The fund collection is managed throughout the country by the local arms of the Kendriya Sainik Board (KSB), which is part of the Ministry of Defence. The collection is organised both by official and non-official means through voluntary organisations. Though welfare of the ex-servicemen and their dependents is the joint responsibility of the union government, and the governments of States and Union Territories (UTs), majority of the problems have to be resolved only by the States and UTs. Like the Kendriya Sainik Board at the centre, the Rajya / Zila Sainik Boards are responsible for policy formulation and implementation of resettlement and welfare schemes for ex-servicemen, widows and their dependents residing in their respective States / UTs / Districts. To assist the Central Government in this regard, there are 32 Rajya Sainik Boards and 392 Zila Sainik Boards in the country.

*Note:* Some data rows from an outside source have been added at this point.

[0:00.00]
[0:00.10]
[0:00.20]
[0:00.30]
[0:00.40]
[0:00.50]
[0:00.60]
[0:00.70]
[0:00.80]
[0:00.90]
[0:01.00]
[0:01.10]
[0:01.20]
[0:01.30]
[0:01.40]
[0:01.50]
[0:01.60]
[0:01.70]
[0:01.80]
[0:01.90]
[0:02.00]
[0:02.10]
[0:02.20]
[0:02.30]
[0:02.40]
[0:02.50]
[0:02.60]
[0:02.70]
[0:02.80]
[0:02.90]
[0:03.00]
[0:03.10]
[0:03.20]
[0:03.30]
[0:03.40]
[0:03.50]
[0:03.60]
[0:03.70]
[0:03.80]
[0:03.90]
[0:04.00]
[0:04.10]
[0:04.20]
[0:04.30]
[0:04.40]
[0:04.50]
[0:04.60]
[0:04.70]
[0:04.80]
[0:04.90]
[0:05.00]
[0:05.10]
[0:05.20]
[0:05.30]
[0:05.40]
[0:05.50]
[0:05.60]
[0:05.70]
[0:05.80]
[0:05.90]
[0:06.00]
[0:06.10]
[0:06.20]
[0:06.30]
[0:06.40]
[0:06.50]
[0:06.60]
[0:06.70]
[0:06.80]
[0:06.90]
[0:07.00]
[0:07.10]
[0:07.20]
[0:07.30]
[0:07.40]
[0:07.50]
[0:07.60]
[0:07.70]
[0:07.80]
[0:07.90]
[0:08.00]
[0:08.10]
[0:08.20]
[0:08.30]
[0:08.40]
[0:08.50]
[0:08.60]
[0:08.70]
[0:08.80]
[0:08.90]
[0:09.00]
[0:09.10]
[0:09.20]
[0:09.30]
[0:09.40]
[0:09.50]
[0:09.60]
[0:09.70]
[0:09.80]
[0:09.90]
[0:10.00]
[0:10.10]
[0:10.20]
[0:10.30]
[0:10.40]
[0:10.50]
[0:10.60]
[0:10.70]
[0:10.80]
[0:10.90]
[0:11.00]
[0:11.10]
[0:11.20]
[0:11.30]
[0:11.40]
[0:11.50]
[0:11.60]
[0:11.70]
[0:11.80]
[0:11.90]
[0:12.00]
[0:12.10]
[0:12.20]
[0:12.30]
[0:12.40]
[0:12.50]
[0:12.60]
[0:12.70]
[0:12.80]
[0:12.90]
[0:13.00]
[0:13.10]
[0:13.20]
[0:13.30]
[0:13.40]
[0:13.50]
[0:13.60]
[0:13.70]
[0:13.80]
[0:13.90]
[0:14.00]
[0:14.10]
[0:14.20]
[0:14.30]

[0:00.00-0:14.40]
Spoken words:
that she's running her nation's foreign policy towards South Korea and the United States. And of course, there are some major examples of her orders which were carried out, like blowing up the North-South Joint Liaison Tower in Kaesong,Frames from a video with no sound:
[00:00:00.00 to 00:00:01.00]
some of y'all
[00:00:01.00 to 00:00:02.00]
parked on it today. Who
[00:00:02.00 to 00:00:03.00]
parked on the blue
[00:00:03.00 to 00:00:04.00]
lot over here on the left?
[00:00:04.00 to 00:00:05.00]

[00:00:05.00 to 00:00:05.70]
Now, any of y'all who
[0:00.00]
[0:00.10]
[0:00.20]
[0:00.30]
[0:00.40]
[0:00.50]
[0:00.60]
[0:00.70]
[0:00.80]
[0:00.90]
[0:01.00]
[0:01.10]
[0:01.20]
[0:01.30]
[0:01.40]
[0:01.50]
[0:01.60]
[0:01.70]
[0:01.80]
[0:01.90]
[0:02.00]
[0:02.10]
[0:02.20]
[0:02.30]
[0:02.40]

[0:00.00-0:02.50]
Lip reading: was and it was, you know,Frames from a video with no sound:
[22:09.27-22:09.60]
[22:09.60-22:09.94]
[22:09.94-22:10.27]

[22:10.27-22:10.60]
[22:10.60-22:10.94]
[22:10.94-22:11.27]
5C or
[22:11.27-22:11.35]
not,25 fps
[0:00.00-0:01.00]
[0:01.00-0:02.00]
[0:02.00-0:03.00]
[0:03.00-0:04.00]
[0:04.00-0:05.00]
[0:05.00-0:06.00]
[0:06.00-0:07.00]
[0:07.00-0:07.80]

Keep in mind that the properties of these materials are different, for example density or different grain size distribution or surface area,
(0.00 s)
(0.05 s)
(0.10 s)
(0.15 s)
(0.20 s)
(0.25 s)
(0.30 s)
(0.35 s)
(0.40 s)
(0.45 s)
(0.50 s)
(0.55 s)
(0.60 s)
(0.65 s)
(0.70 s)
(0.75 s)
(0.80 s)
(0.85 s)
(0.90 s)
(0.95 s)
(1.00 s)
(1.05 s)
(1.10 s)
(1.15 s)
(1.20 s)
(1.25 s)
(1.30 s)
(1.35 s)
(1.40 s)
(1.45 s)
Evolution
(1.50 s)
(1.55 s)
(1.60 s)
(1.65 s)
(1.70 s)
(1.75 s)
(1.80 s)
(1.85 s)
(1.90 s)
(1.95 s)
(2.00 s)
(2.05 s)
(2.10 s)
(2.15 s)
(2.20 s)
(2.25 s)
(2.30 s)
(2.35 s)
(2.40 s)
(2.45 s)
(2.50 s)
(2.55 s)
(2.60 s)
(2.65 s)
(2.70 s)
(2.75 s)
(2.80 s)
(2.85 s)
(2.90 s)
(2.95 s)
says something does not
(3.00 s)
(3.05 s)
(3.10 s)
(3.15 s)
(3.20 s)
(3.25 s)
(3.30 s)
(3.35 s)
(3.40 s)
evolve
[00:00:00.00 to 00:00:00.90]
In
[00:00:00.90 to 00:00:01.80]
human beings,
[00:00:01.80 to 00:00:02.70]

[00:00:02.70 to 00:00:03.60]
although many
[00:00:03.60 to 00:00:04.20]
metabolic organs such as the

The Secretary KSB advises the Department of Sainik Welfare in the States / UTs on the policies for resettlement and welfare of ex-servicemen, widows and seeks reports from the Director, Department Sainik Welfare / Secretary RSB and Zila Sainik Welfare Officer / Secretary ZSB, on implementation of policies and success in resettling ex-servicemen, widows, disabled personnel invalidated out from the Service and their dependents. Advice is also rendered on the welfare schemes required for the clientele, which are financed from funds allotted by the Governments of States / UTs and the Amalgamated Special Funds. The Fund is operated by a Managing Committee presided over by the Defence Minister at the centre and by the executive heads of the governments in the States and Union Territories. When the Armed Forces Flag Day programme was introduced, the fund allocation was managed in such a way that the Central KSB headquarters is given only a very small share of the Flag Day Fund collections made by each state. The allotted funds for the KSB is only half a paisa per individual in the state.